У новенькой же с Рыбкой… По их улыбкам и беглым, им одним понятным словам, видно было, что они встречаются без нас.
В общем, с появлением новенькой Рыбка уплыла в неведомое мне море, а я очутился с новенькой один на один.
Три года без самолюбия, позабыв об уроках и приятелях, книгах и пинг-понге, я мокну и мёрзну под её окнами ночами, тенью таскаюсь за ней в дождь и в снежную бурю по городу, несмотря на её сопротивление, отнимаю у неё тяжёлые сумки с тетрадями и продуктами, дожидаюсь её под чужими подъездами. Что делает она в чужих домах, не знаю, правда, сумки после этих чужих домов становятся легче.

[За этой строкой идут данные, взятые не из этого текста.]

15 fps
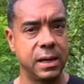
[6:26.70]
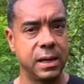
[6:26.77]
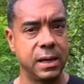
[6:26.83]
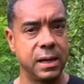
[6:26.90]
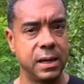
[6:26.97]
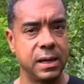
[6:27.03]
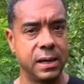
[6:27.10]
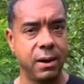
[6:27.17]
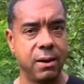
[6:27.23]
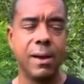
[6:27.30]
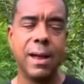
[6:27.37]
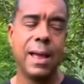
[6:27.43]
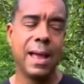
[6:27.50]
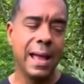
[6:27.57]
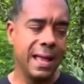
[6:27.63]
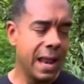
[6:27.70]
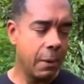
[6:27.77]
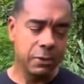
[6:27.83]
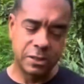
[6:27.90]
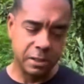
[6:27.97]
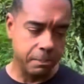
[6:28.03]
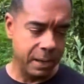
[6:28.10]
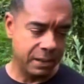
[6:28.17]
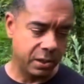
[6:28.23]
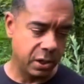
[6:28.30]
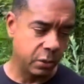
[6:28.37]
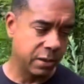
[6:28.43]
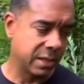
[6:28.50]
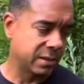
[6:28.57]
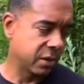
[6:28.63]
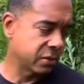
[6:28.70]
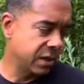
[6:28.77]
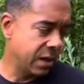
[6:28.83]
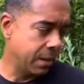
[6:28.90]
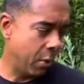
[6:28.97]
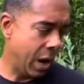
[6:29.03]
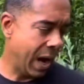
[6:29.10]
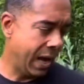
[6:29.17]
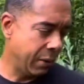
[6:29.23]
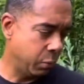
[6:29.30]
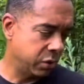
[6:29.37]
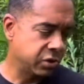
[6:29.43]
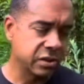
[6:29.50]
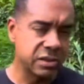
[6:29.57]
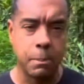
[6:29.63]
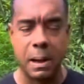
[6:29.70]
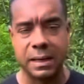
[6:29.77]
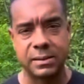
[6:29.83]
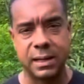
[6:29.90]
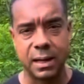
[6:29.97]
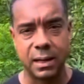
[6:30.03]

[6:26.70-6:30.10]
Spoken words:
Here. And I would submit to you that there's number 8, which is the mycelial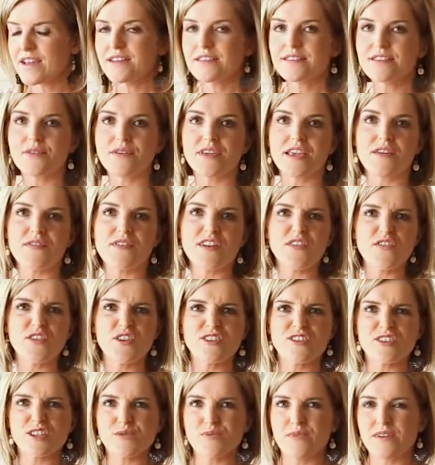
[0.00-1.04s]
So even if
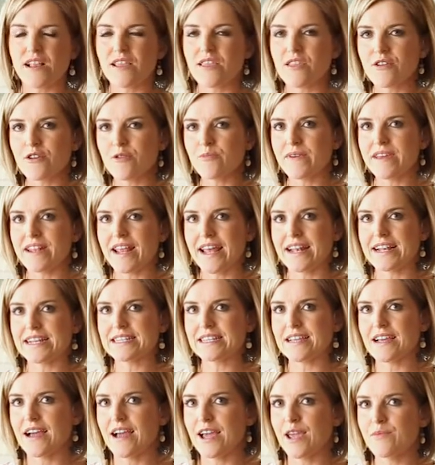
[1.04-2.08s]
you just want a little bit at a
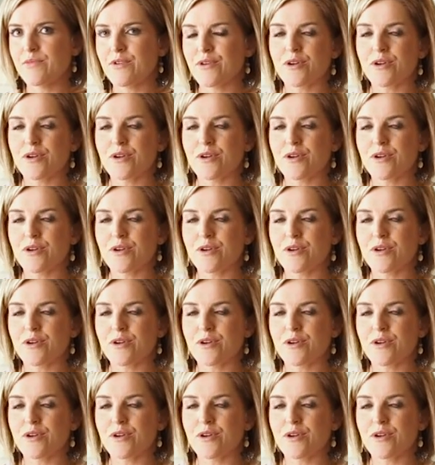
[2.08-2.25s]
time,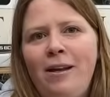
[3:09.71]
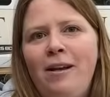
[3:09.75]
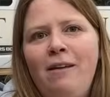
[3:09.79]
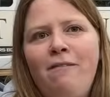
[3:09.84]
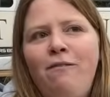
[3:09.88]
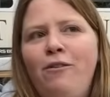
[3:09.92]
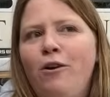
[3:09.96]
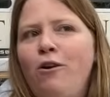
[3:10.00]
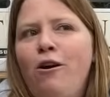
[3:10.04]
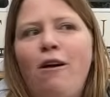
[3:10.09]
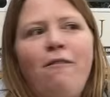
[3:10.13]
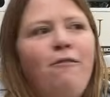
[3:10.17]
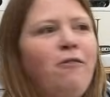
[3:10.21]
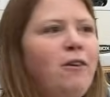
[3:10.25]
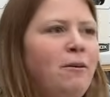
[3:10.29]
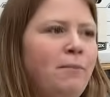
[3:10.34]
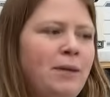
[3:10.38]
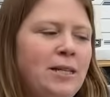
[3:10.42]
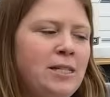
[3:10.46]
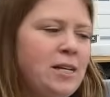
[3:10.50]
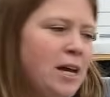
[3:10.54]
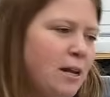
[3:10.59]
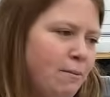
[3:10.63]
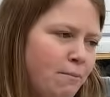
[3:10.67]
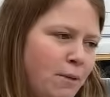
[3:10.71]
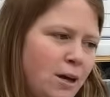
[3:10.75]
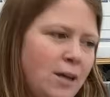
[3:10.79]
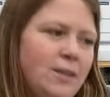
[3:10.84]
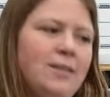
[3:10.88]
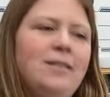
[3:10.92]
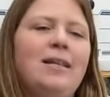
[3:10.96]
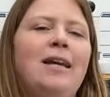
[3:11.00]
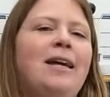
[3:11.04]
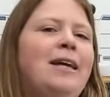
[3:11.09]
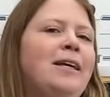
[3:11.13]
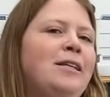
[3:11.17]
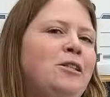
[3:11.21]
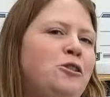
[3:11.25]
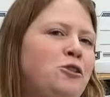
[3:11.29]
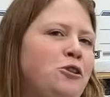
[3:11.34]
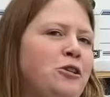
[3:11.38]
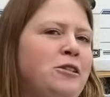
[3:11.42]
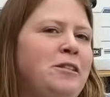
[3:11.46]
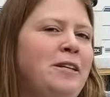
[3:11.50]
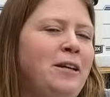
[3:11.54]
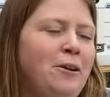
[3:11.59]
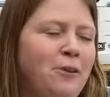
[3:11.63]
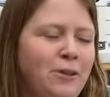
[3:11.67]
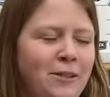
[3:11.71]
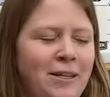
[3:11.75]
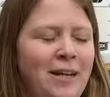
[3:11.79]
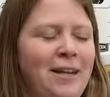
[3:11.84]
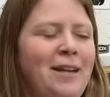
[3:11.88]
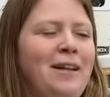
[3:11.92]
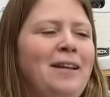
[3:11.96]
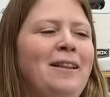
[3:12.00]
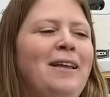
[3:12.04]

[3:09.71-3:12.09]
And if they're offering me ten bucks, like it's just irritating.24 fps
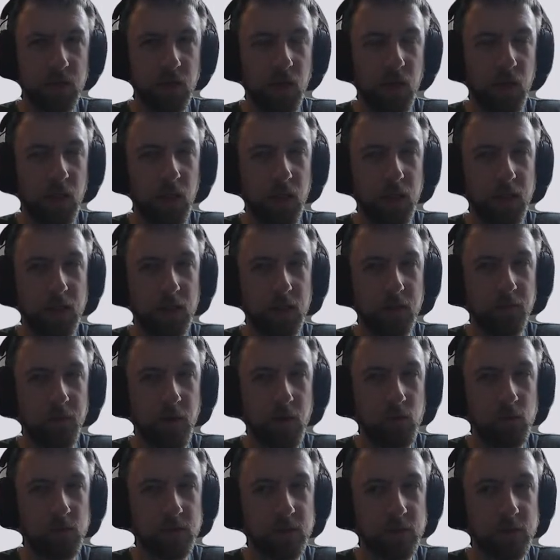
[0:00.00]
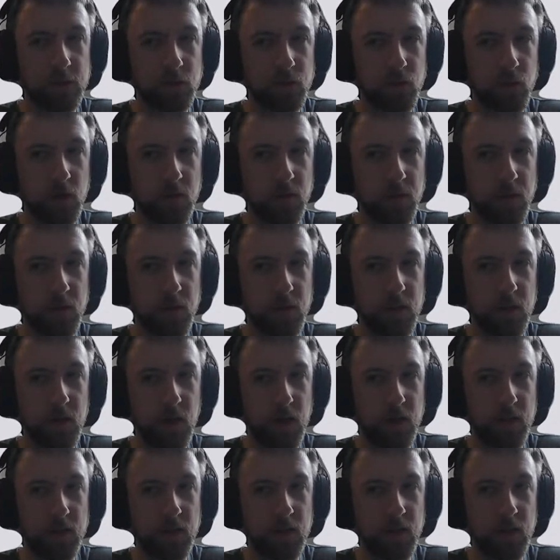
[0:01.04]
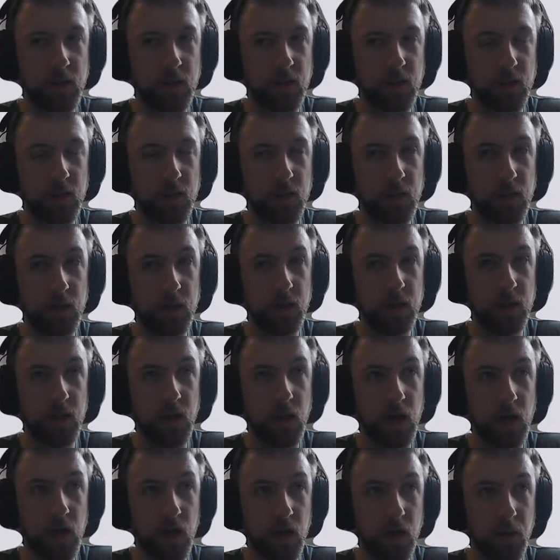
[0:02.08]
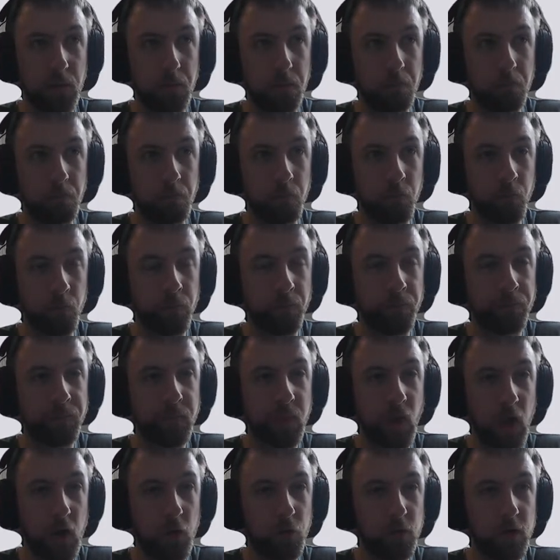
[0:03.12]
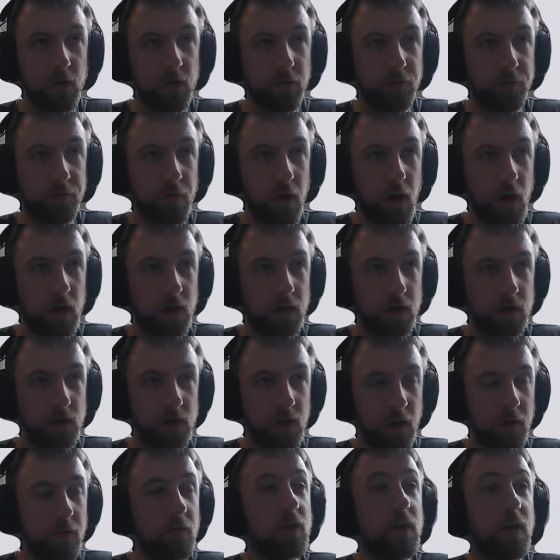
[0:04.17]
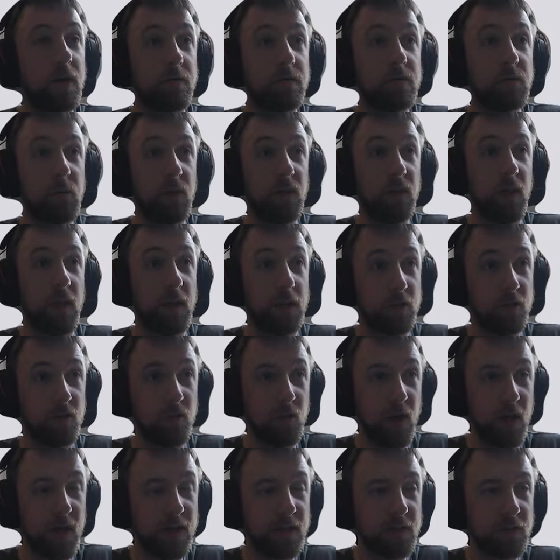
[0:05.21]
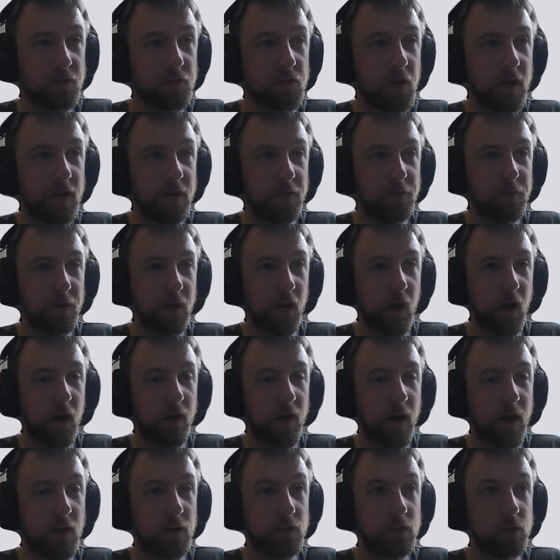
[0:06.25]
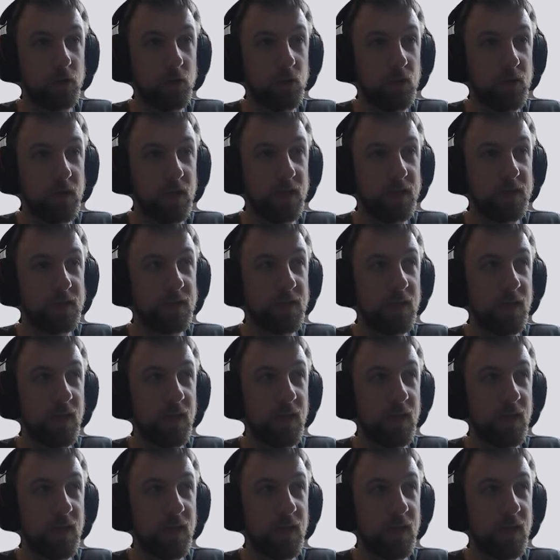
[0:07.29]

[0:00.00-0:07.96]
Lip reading: Like if I wasn't streaming, then I think I wouldn't have spent like 2 days trying to figure out how to get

А иногда, разозлившись на то, что она гонит меня домой, заставляю её слушать себя. И она, как вежливый человек, терпеливо слушает.
Слушает, склонив голову набок, как щенок, только ещё начинающий понимать человеческую речь, и мне страшно говорить, так внимательно она слушает меня, я боюсь сморозить глупость, но говорю и говорю, дерзко, подделываясь под самоуверенный тон Тюбика: о том, что она не знает реальной жизни, но навязывает нам идеалистическое мировосприятие с какими-то «тайнами», «пятнами», «изюминками», «непостижимостями». Говорю о том, что это — витание в облаках, а витание в облаках счастья дать не может.
В другой раз я наглею окончательно: заявляю ей, что она, по-видимому, несчастлива со своим мужем, у неё глаза больной собаки. Декларирую ей, что она со своим идеализмом никогда счастлива не была и не будет, потому что никакому мужу не могут понравиться её заскоки, и её «пятна», и её стояния на ушах. Говорю: смотрите, жизнь вот она… мокрая, серая, с очередями за жратвой и ложью газет, со шпаной и скукой уроков, люди хотят ловить момент и балдеть с бутылкой, а не выискивать тайны.
Мне стыдно собственной наглости и грубости, но я не могу видеть, как она уходит от меня в чужие подъезды и в свой дом, стукая мне в морду дверями, к неизвестным мне, наверное, особенным, наверное, необыкновенным людям! И я хамлю ей.
Вызывая восторженную радость Тюбика и возмущение Волечки с Сан Санычем и Рыбкой, на уроках я противоречу каждому её слову, а сам, до крови прикусив язык, каждое её слово повторяю.
«Ты, может быть, ещё не знаешь, — звучит её голос, когда я остаюсь один, — реальная жизнь — иллюзия, главное — жизнь души. Ты можешь не иметь удобств, красивой одежды, еды, а в тебе звучат голоса птиц и деревьев, или баллада Шопена, или ты видишь солнечную дорогу через море в гамме всех возможных красок и оттенков, или ты создаёшь песню. Вот эта жизнь — души, твоего воображения — и есть жизнь».